The lymphocyte count is a biomarker of the host response to subcutaneous IL-2 treatment and is useful for multimodal clinical assessment, as it may predict OS in advanced cancer patients independently of tumor response and of main clinical characteristics [11]. In this study, changes in these biological parameters paralleled and predated the clinical improvement. The immunological parameters examined in this study (lymphocyte and NK numbers and the CD4+/CD8+ ratio) and the serum concentration of VEGF can be considered as surrogate markers for clinical outcome. In this study, changes in these biological parameters paralleled the clinical improvement. We have also shown that some of the biological markers (lymphocyte, NK, CD4+/CD8+, and VEGF) can be identified as intermediate endpoints, and that monitoring them may be very useful.

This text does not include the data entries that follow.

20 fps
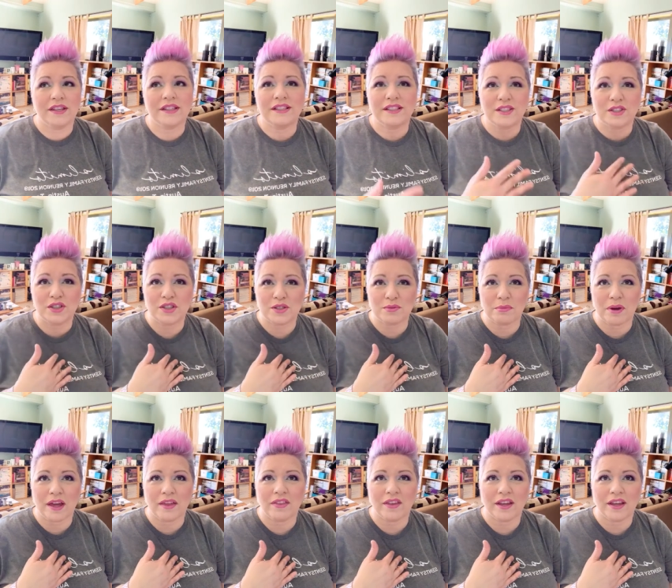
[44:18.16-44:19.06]
this is just
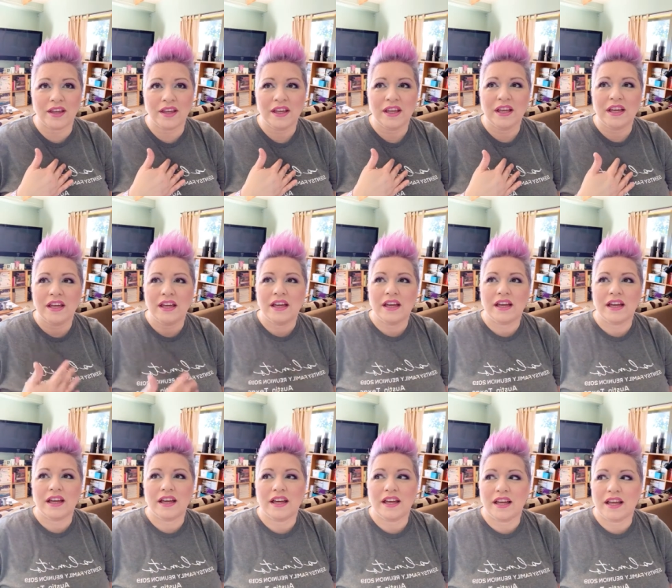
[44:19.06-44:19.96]
my thing.
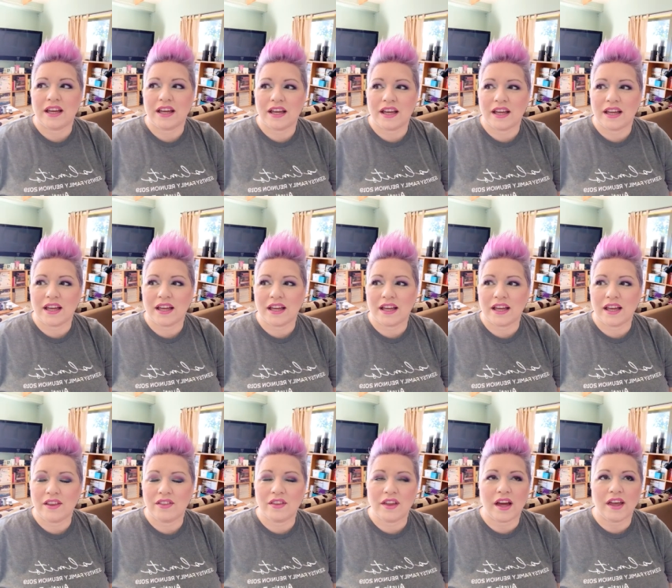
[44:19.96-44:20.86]

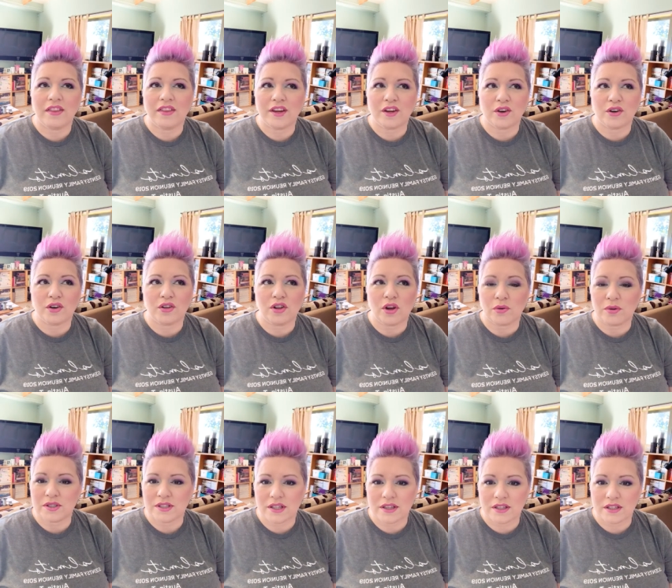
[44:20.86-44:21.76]
And I think Earl
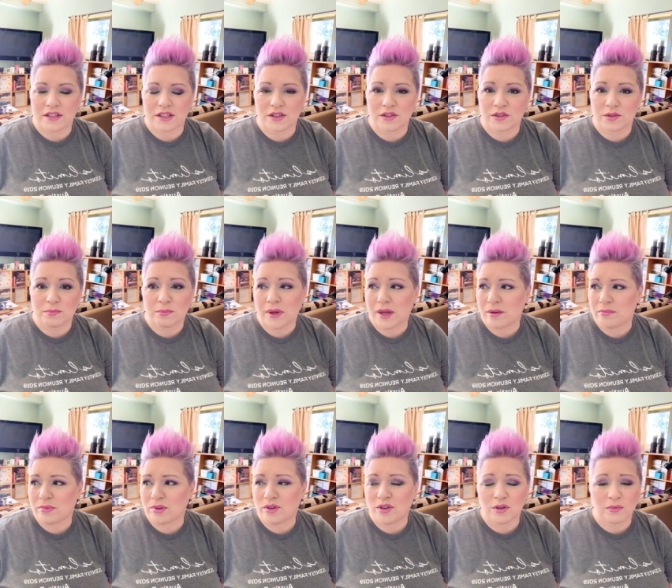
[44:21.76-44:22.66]
always said this. He goes, "Babe,
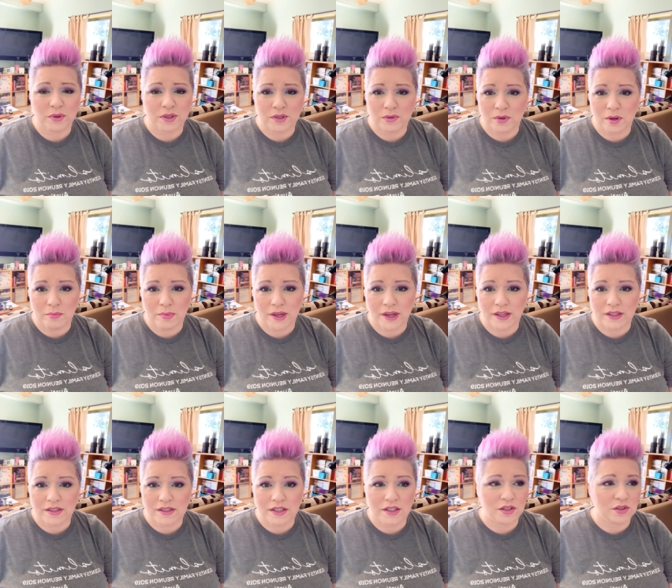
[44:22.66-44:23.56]
you can wear
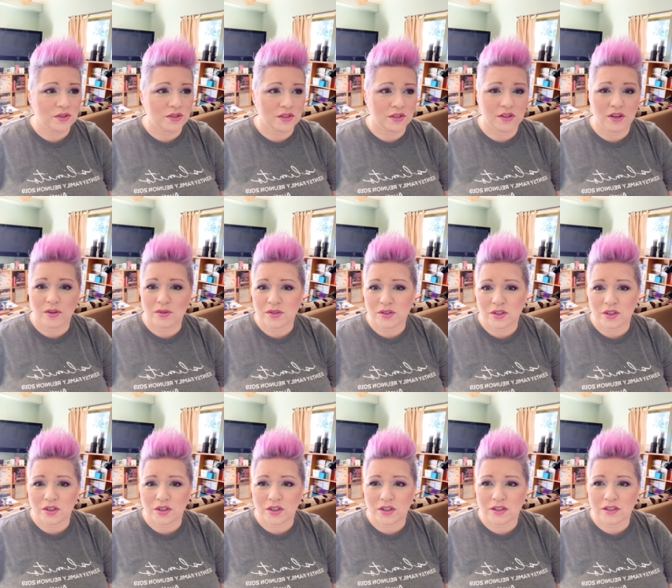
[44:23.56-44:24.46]
sweatpants and you still always
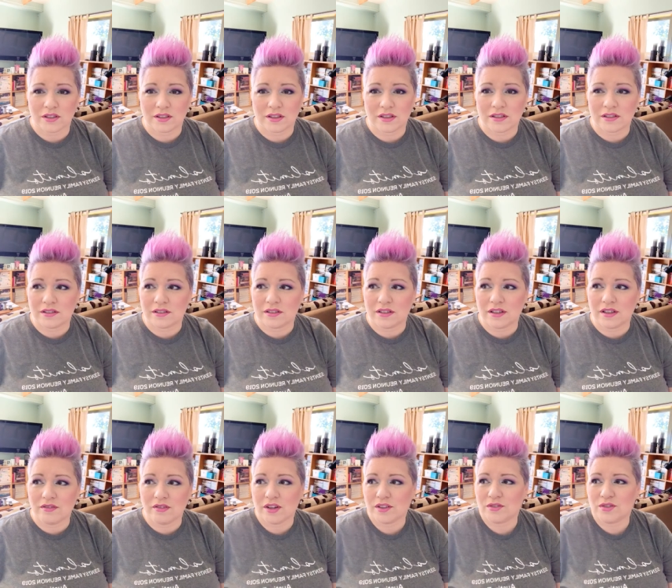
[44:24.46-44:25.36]
look good cuz
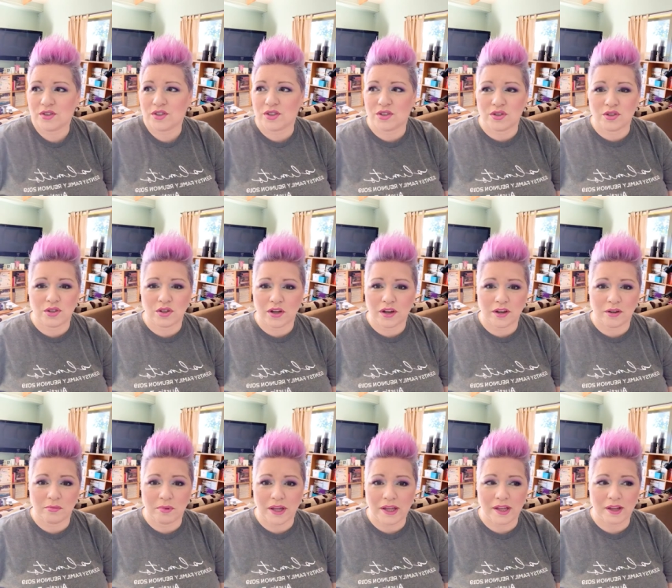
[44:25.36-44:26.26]
even if you just do your hair
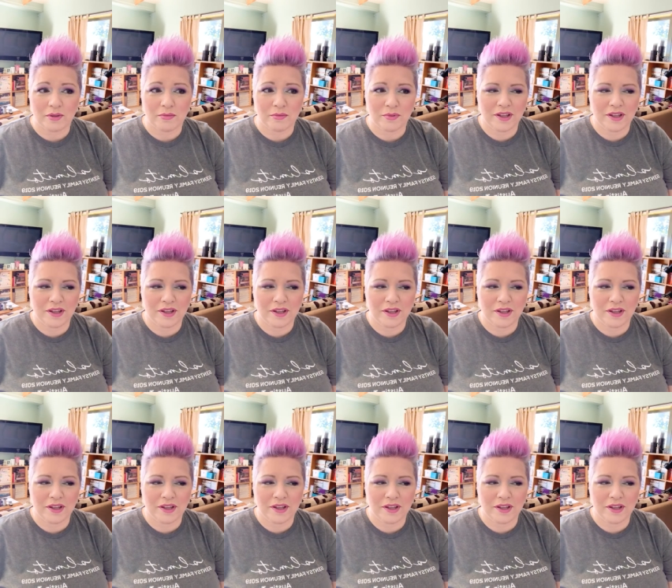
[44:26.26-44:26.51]
and makeup."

We conclude that the administration of subcutaneous IL-2 at a dose of 1.8 × 106 IU/day together with an oral 13-cis-RA dose of 0.5 mg/kg on an intermittent, long-term schedule is feasible, has low toxicity, and results in a sustained improvement of lymphocyte, NK, and CD4+/CD8+ ratio and a decrease in VEGF levels. This biological therapy may have the potential to delay disease progression in patients with MCRC with CR, PR, or SD following oxaliplatin-based chemotherapy. These results also indicate that an additional randomized study of this therapy is warranted.